Pictures appear in the records below; write out everything else exactly.

★ ★ ★ ★

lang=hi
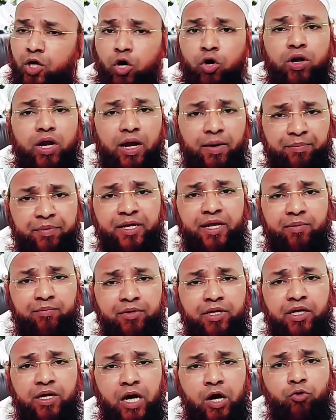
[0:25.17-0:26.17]
और अपने
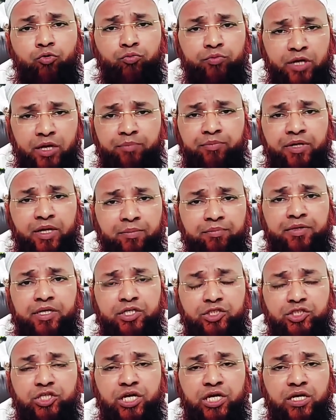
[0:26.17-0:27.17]
अपने गाँव में अपने
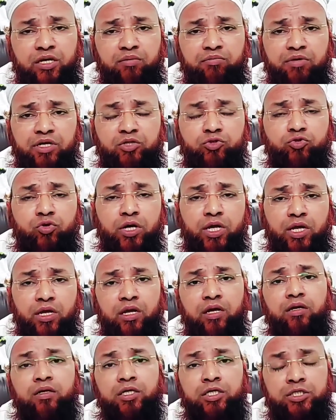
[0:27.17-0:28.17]
अपने शहर में जो है
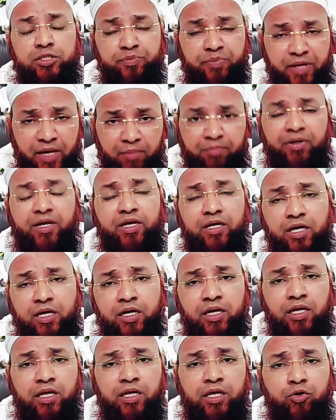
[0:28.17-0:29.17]
ना इस पर अमल
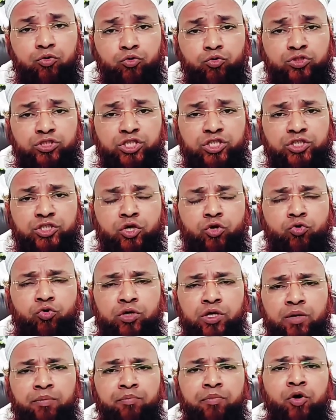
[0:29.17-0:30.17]
करने की कोशिश
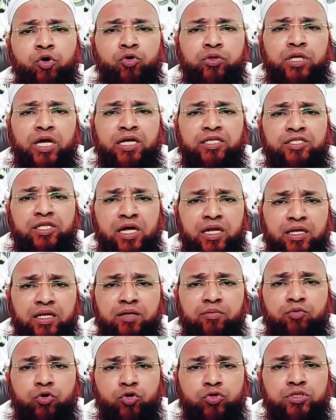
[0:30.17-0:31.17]
करो ये बहुत आसान
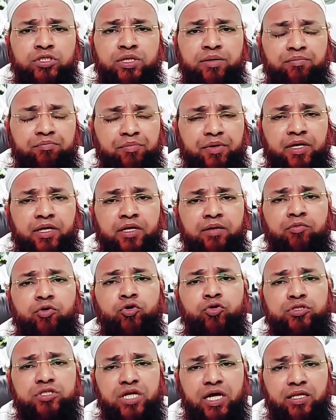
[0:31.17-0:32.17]
है बहुत सिंपल है
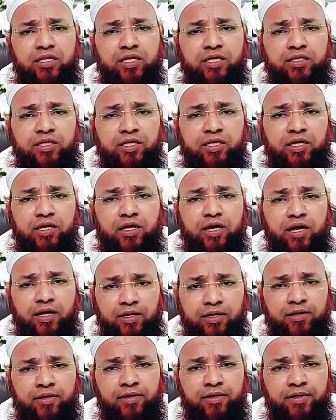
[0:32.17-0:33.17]
बहुत सादा तरीक़ा
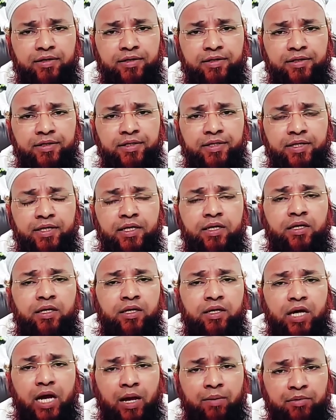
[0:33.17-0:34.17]
है
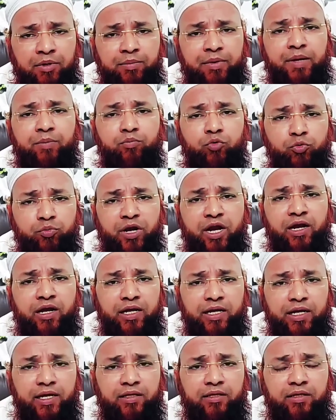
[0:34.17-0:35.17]
अभी मैं मुमरा
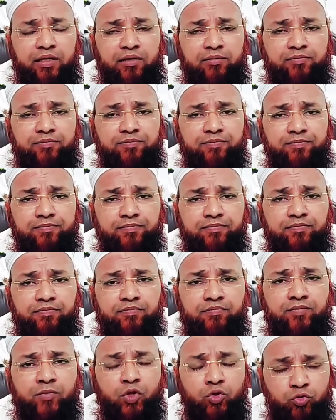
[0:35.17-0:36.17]
गया था
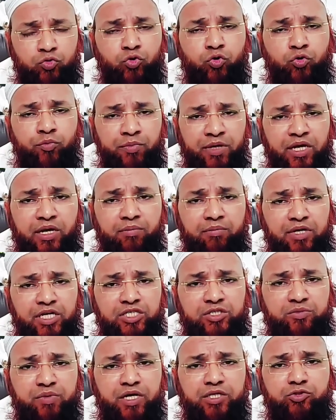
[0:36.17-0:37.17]
तो मेरे
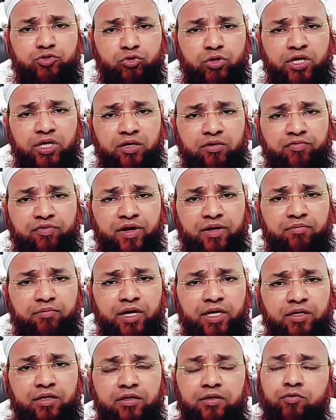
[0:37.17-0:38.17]
मेज़बान जो है इरफान
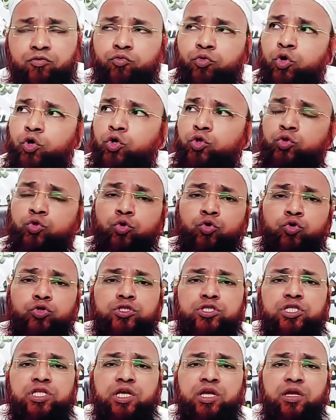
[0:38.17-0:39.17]
भाई वो
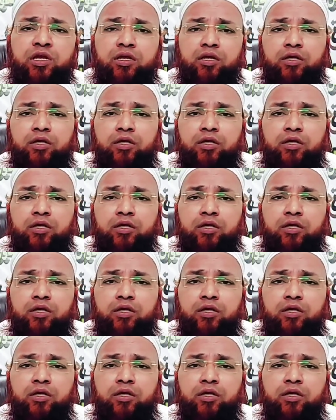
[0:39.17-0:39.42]
दोस्ती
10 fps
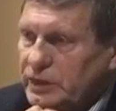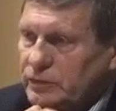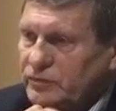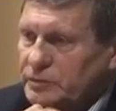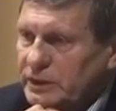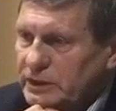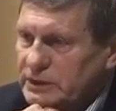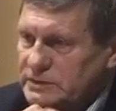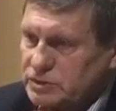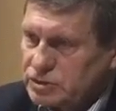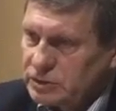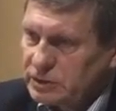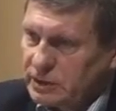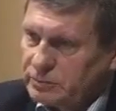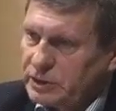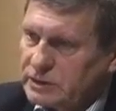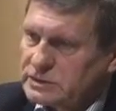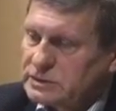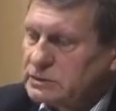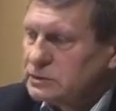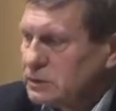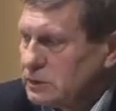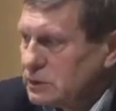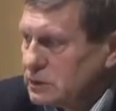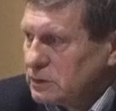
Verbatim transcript: mają w miarę elastyczny rynek pracy,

★ ★ ★ ★

◆ **TASK SOLUTION**:
lang=hi
[0:25.17-0:26.17]
और अपने
[0:26.17-0:27.17]
अपने गाँव में अपने
[0:27.17-0:28.17]
अपने शहर में जो है
[0:28.17-0:29.17]
ना इस पर अमल
[0:29.17-0:30.17]
करने की कोशिश
[0:30.17-0:31.17]
करो ये बहुत आसान
[0:31.17-0:32.17]
है बहुत सिंपल है
[0:32.17-0:33.17]
बहुत सादा तरीक़ा
[0:33.17-0:34.17]
है
[0:34.17-0:35.17]
अभी मैं मुमरा
[0:35.17-0:36.17]
गया था
[0:36.17-0:37.17]
तो मेरे
[0:37.17-0:38.17]
मेज़बान जो है इरफान
[0:38.17-0:39.17]
भाई वो
[0:39.17-0:39.42]
दोस्ती
10 fps
Verbatim transcript: mają w miarę elastyczny rynek pracy,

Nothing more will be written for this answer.